# What you will do:
Repeat the records below exactly from the line containing "[13:11.43-13:12.33]" to the line containing "Lip reading: With", taking in both of those lines. Drop the pictures.

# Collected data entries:
--- START ---
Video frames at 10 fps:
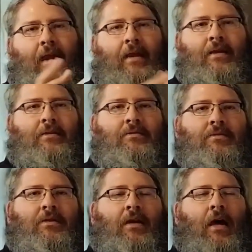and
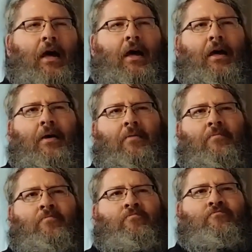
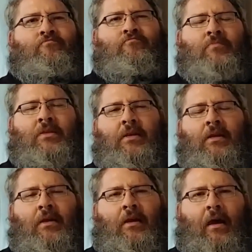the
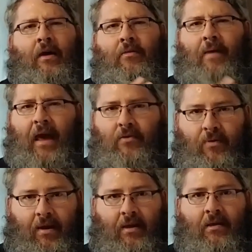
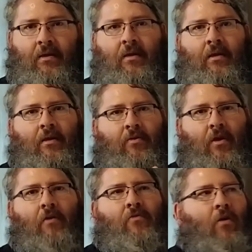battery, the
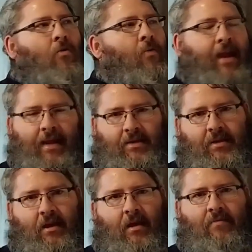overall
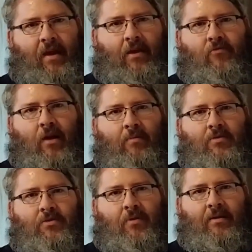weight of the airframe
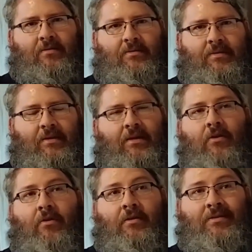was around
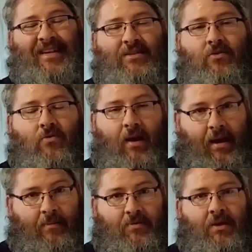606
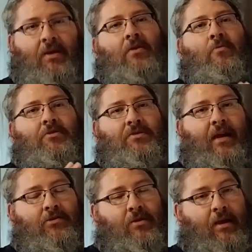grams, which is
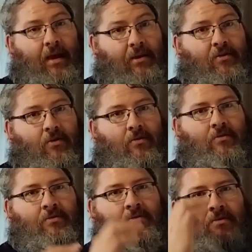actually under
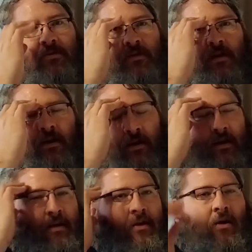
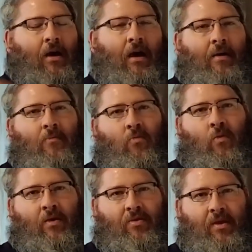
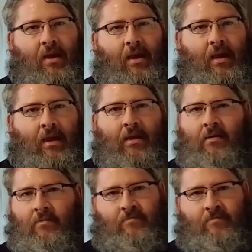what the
--- END ---
--- START ---
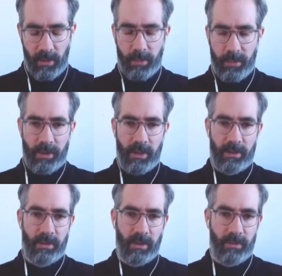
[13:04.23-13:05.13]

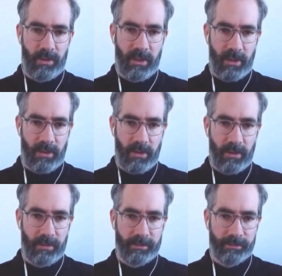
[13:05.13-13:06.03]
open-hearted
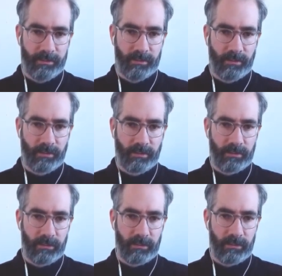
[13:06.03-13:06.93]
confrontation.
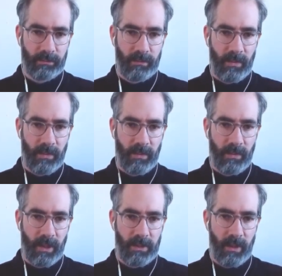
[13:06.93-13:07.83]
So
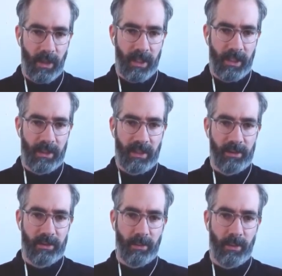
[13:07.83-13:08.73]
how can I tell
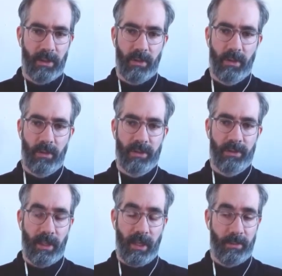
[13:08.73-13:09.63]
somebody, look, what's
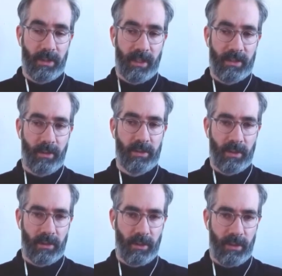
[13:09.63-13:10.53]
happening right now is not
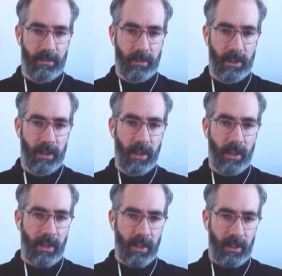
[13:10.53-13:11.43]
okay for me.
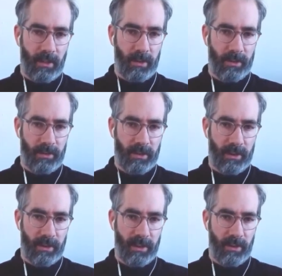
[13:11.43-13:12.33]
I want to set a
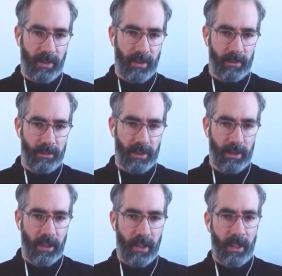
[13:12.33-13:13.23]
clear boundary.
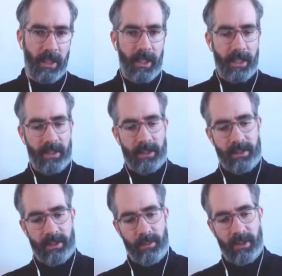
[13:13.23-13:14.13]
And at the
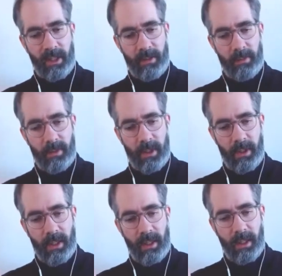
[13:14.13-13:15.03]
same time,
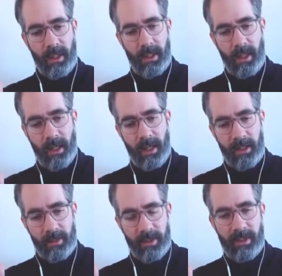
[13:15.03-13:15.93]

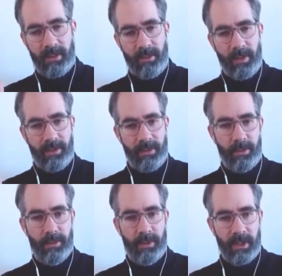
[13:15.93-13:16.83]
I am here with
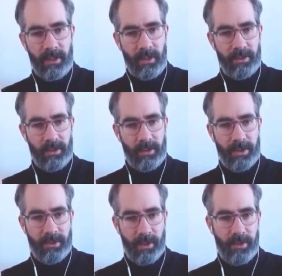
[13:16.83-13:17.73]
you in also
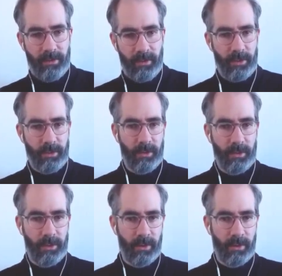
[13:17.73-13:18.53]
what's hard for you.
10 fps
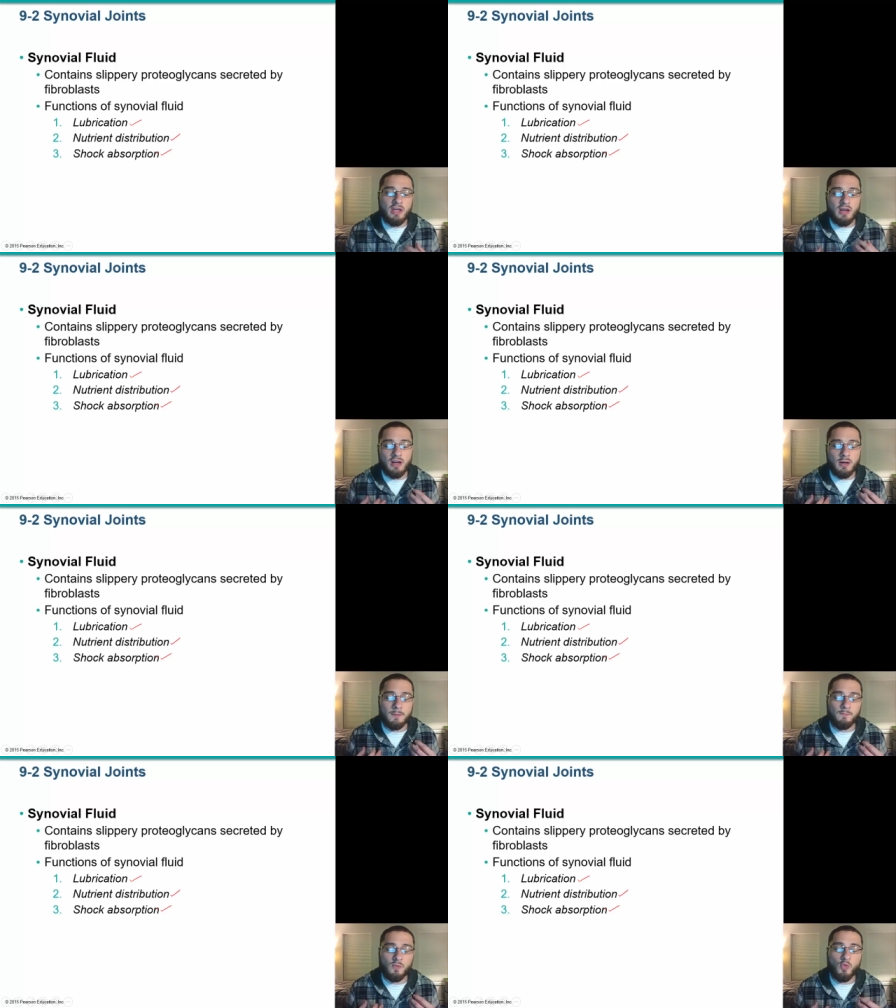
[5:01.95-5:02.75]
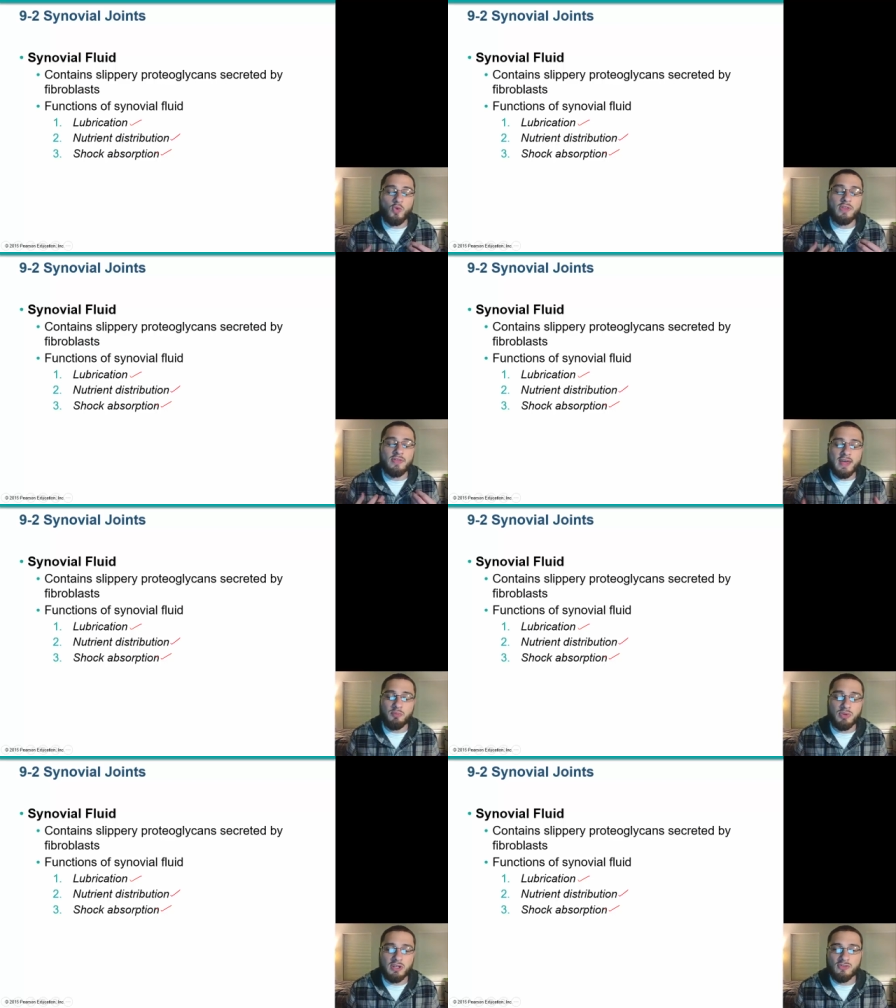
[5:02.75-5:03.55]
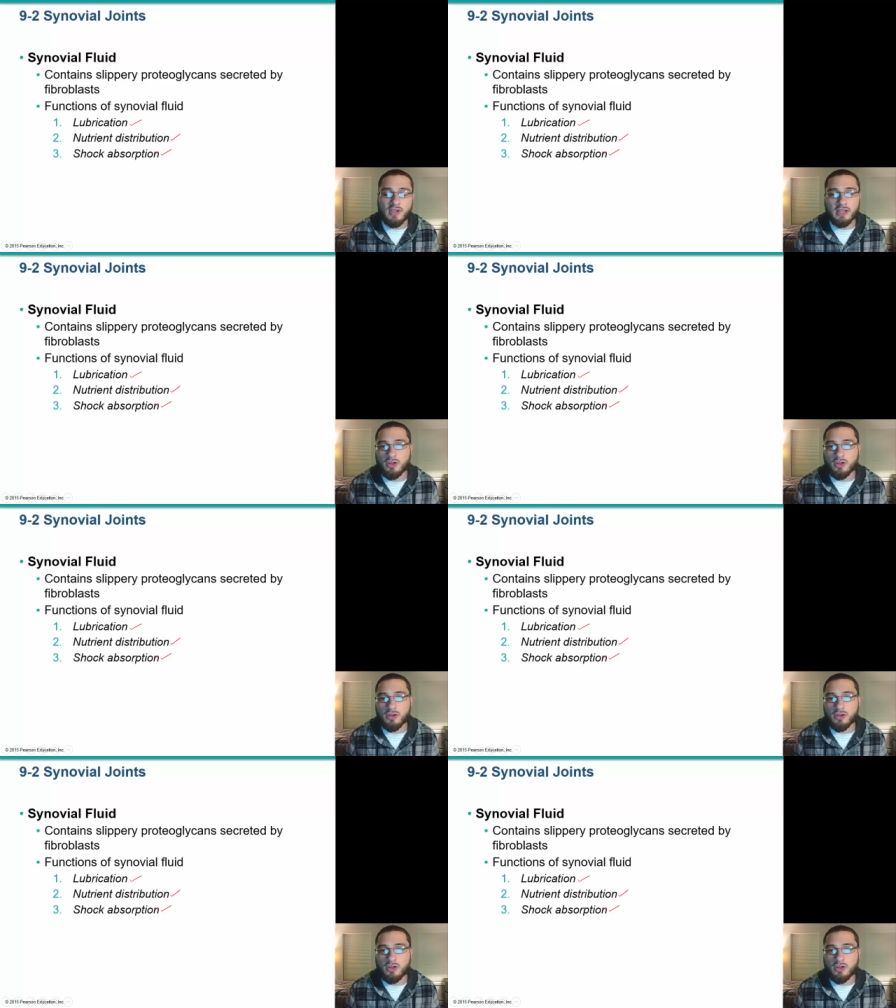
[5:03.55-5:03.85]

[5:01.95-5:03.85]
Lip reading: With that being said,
--- END ---
# Response to this exercise:
[13:11.43-13:12.33]
I want to set a
[13:12.33-13:13.23]
clear boundary.
[13:13.23-13:14.13]
And at the
[13:14.13-13:15.03]
same time,
[13:15.03-13:15.93]

[13:15.93-13:16.83]
I am here with
[13:16.83-13:17.73]
you in also
[13:17.73-13:18.53]
what's hard for you.
10 fps
[5:01.95-5:02.75]
[5:02.75-5:03.55]
[5:03.55-5:03.85]

[5:01.95-5:03.85]
Lip reading: With that being said,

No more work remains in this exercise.